My work in this book is like that of the Russian mujik on the Neva. I
simply try to aid in letting the light of historical truth into that decaying
mass of outworn thought which attaches the modern world to
mediaeval conceptions of Christianity, and which still lingers among
us--a most serious barrier to religion and morals, and a menace to the
whole normal evolution of society.
For behind this barrier also the flood is rapidly rising --the flood of
increased knowledge and new thought; and this barrier also, though
honeycombed and in many places thin, creates a danger--danger of a
sudden breaking away, distressing and calamitous, sweeping before it
not only out worn creeds and noxious dogmas, but cherished principles
and ideals, and even wrenching out most precious religious and moral
foundations of the whole social and political fabric.

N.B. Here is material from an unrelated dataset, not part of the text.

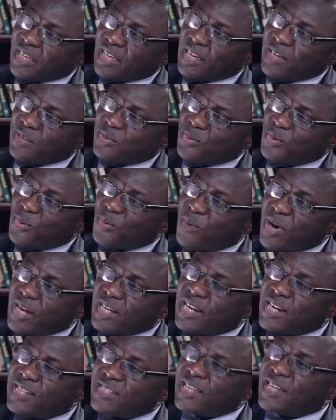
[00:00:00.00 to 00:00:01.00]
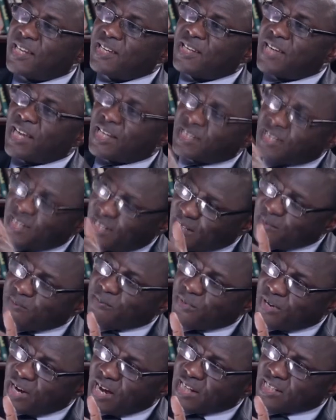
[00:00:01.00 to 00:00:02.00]
And so when there is a reduction in
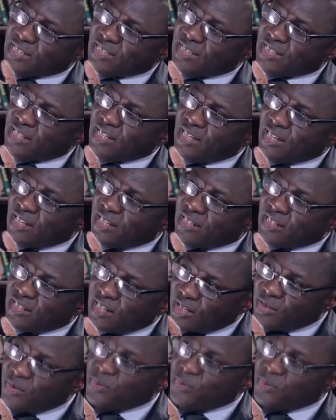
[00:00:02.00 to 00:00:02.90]
price, then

My hope is to aid--even if it be but a little--in the gradual and healthful
dissolving away of this mass of unreason, that the stream of "religion
pure and undefiled" may flow on broad and clear, a blessing to
humanity.
And now a few words regarding the evolution of this book.
It is something over a quarter of a century since I labored with Ezra
Cornell in founding the university which bears his honored name.

Our purpose was to establish in the State of New York an institution for
advanced instruction and research, in which science, pure and applied,
should have an equal place with literature; in which the study of
literature, ancient and modern, should be emancipated as much as
possible from pedantry; and which should be free from various useless
trammels and vicious methods which at that period hampered many, if
not most, of the American universities and colleges.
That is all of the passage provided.